What to work on
Every record below should be repeated exactly. Omit the pictures.

===== Information =====

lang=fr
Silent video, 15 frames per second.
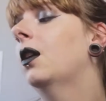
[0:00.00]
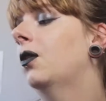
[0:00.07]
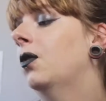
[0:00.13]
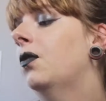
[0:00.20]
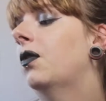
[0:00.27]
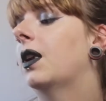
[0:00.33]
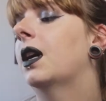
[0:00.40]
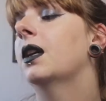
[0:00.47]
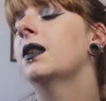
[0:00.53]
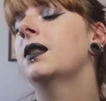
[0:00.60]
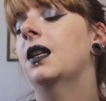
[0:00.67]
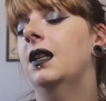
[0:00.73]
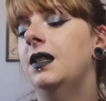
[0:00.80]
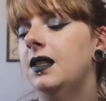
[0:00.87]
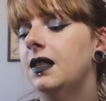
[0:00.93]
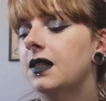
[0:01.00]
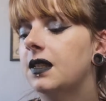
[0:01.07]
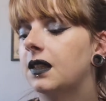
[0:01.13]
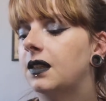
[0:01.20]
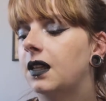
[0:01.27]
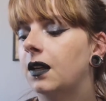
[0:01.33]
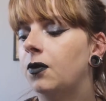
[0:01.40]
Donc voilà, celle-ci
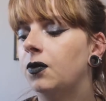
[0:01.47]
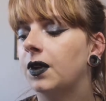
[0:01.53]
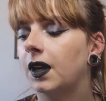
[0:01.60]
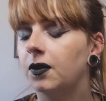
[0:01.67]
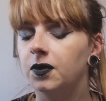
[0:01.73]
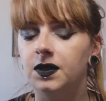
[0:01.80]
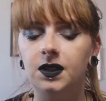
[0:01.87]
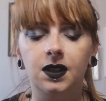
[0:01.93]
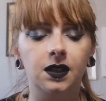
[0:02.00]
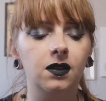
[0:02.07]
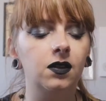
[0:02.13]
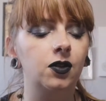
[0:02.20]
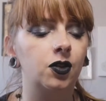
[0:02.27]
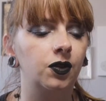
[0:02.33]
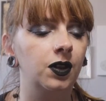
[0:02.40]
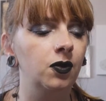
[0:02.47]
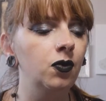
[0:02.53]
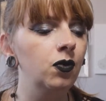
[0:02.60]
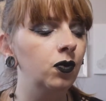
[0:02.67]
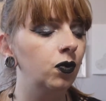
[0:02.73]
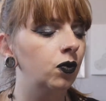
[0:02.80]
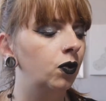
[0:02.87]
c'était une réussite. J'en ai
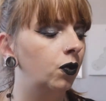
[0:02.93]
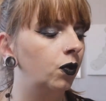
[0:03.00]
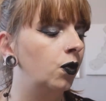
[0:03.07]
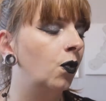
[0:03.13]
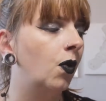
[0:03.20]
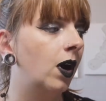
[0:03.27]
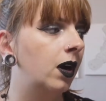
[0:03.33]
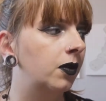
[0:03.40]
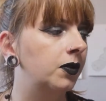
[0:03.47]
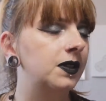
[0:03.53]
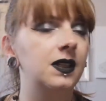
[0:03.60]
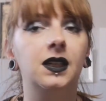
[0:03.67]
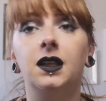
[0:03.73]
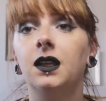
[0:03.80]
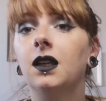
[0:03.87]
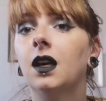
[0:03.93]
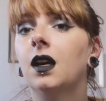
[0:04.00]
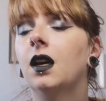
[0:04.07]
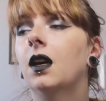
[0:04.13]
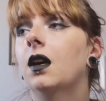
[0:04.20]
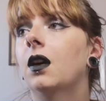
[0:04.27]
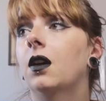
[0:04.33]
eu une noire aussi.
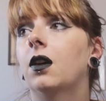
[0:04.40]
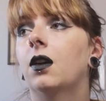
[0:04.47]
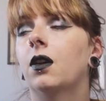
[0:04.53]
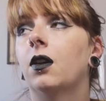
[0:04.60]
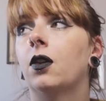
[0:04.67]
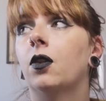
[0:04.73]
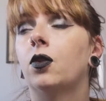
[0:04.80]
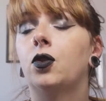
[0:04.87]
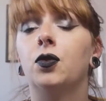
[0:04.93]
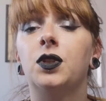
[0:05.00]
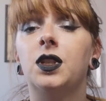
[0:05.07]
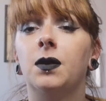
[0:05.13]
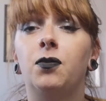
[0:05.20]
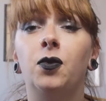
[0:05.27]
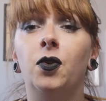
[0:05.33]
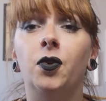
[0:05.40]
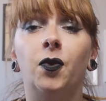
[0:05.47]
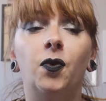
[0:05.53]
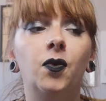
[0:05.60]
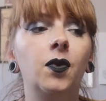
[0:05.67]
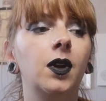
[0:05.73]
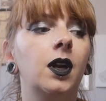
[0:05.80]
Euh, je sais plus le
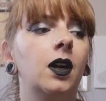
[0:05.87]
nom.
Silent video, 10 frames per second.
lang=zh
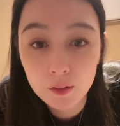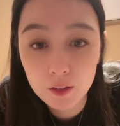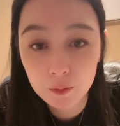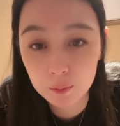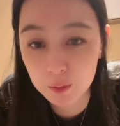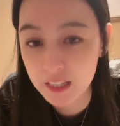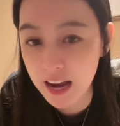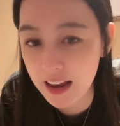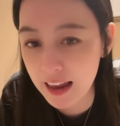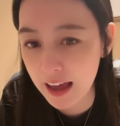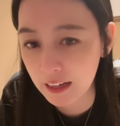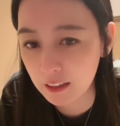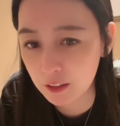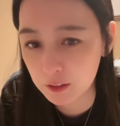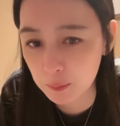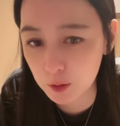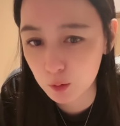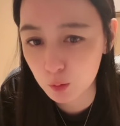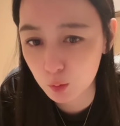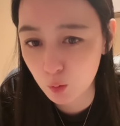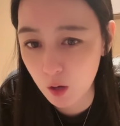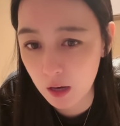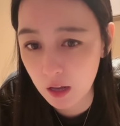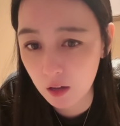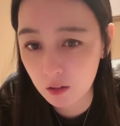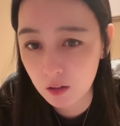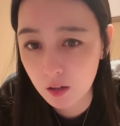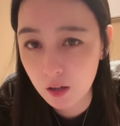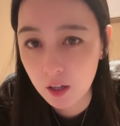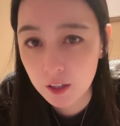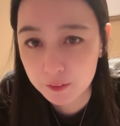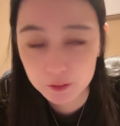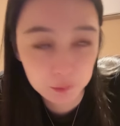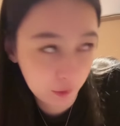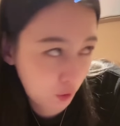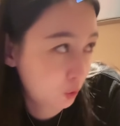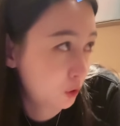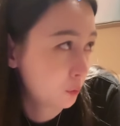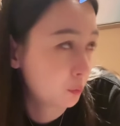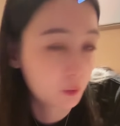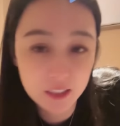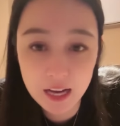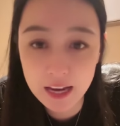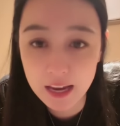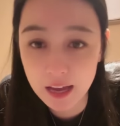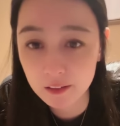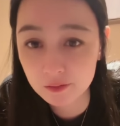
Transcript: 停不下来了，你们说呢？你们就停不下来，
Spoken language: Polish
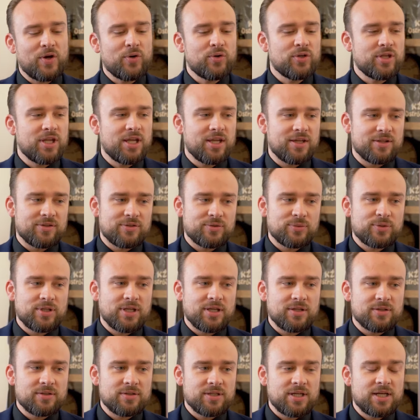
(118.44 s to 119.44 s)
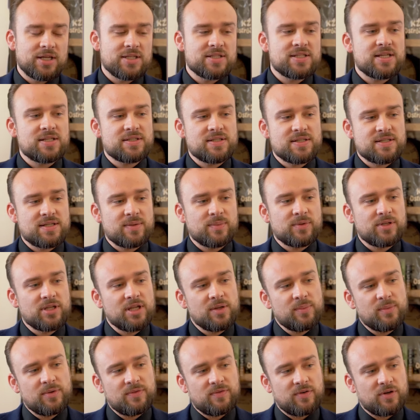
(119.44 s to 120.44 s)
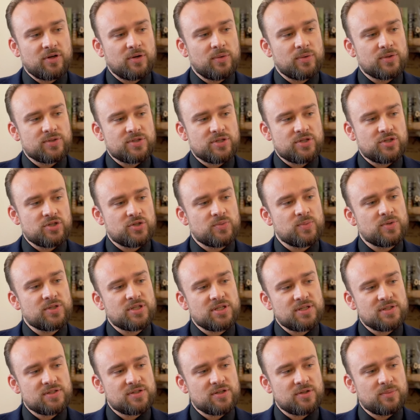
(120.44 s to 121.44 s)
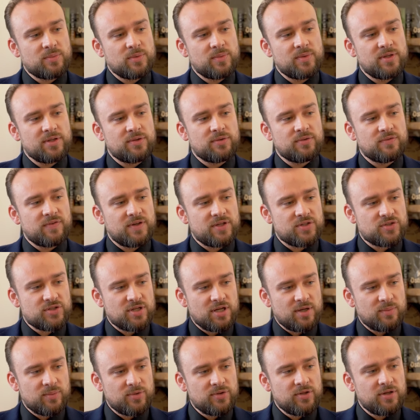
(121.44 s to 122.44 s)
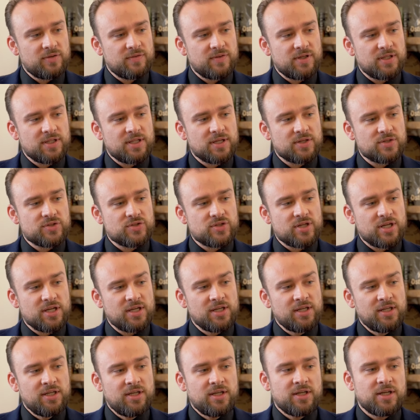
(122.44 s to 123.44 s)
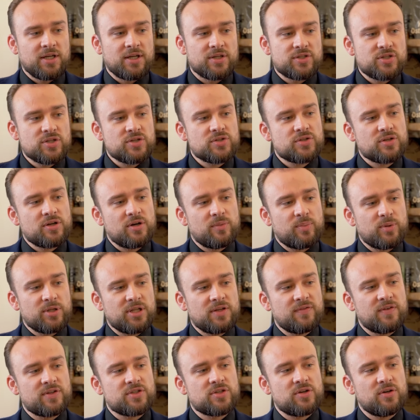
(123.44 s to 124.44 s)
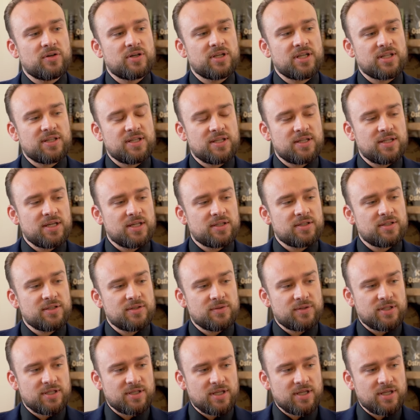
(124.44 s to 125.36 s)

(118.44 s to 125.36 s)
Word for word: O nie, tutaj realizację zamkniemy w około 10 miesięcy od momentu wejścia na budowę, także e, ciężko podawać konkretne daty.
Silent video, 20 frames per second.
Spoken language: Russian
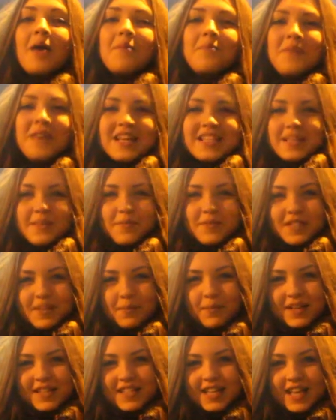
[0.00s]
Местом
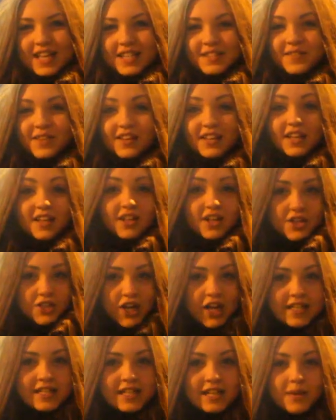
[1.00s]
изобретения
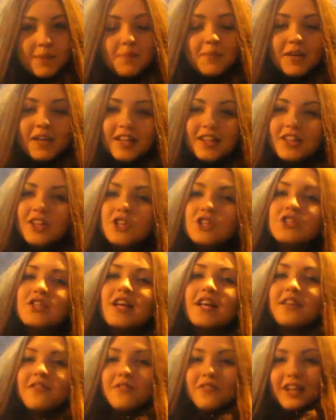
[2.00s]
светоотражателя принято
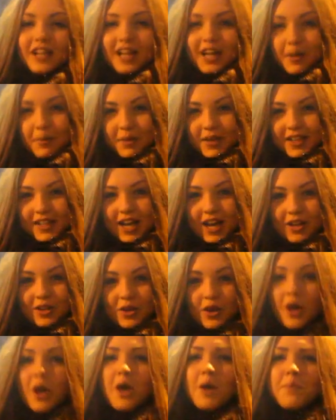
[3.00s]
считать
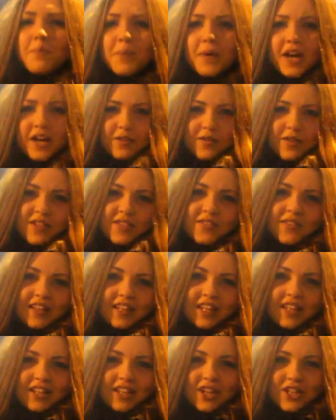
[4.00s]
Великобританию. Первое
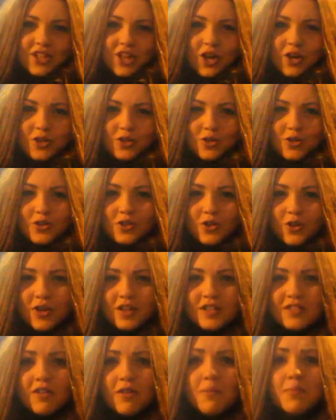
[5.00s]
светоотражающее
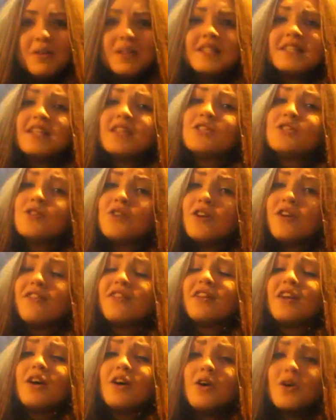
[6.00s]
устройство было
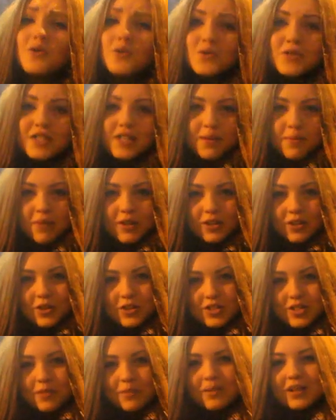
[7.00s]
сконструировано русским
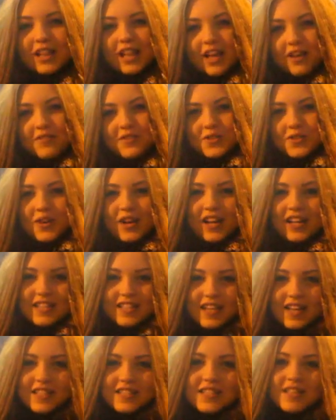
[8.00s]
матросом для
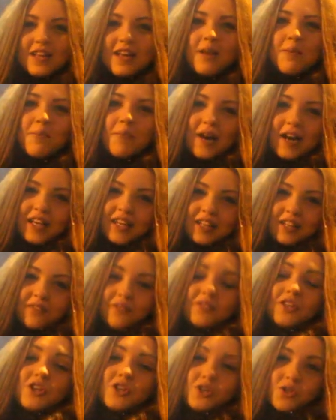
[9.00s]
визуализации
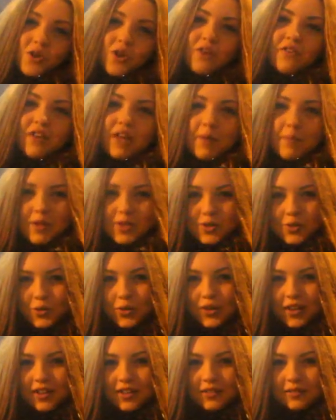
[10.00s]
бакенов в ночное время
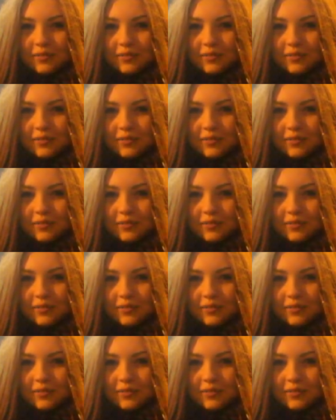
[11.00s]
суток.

=====

Response area
lang=fr
Silent video, 15 frames per second.
[0:00.00]
[0:00.07]
[0:00.13]
[0:00.20]
[0:00.27]
[0:00.33]
[0:00.40]
[0:00.47]
[0:00.53]
[0:00.60]
[0:00.67]
[0:00.73]
[0:00.80]
[0:00.87]
[0:00.93]
[0:01.00]
[0:01.07]
[0:01.13]
[0:01.20]
[0:01.27]
[0:01.33]
[0:01.40]
Donc voilà, celle-ci
[0:01.47]
[0:01.53]
[0:01.60]
[0:01.67]
[0:01.73]
[0:01.80]
[0:01.87]
[0:01.93]
[0:02.00]
[0:02.07]
[0:02.13]
[0:02.20]
[0:02.27]
[0:02.33]
[0:02.40]
[0:02.47]
[0:02.53]
[0:02.60]
[0:02.67]
[0:02.73]
[0:02.80]
[0:02.87]
c'était une réussite. J'en ai
[0:02.93]
[0:03.00]
[0:03.07]
[0:03.13]
[0:03.20]
[0:03.27]
[0:03.33]
[0:03.40]
[0:03.47]
[0:03.53]
[0:03.60]
[0:03.67]
[0:03.73]
[0:03.80]
[0:03.87]
[0:03.93]
[0:04.00]
[0:04.07]
[0:04.13]
[0:04.20]
[0:04.27]
[0:04.33]
eu une noire aussi.
[0:04.40]
[0:04.47]
[0:04.53]
[0:04.60]
[0:04.67]
[0:04.73]
[0:04.80]
[0:04.87]
[0:04.93]
[0:05.00]
[0:05.07]
[0:05.13]
[0:05.20]
[0:05.27]
[0:05.33]
[0:05.40]
[0:05.47]
[0:05.53]
[0:05.60]
[0:05.67]
[0:05.73]
[0:05.80]
Euh, je sais plus le
[0:05.87]
nom.
Silent video, 10 frames per second.
lang=zh
Transcript: 停不下来了，你们说呢？你们就停不下来，
Spoken language: Polish
(118.44 s to 119.44 s)
(119.44 s to 120.44 s)
(120.44 s to 121.44 s)
(121.44 s to 122.44 s)
(122.44 s to 123.44 s)
(123.44 s to 124.44 s)
(124.44 s to 125.36 s)

(118.44 s to 125.36 s)
Word for word: O nie, tutaj realizację zamkniemy w około 10 miesięcy od momentu wejścia na budowę, także e, ciężko podawać konkretne daty.
Silent video, 20 frames per second.
Spoken language: Russian
[0.00s]
Местом
[1.00s]
изобретения
[2.00s]
светоотражателя принято
[3.00s]
считать
[4.00s]
Великобританию. Первое
[5.00s]
светоотражающее
[6.00s]
устройство было
[7.00s]
сконструировано русским
[8.00s]
матросом для
[9.00s]
визуализации
[10.00s]
бакенов в ночное время
[11.00s]
суток.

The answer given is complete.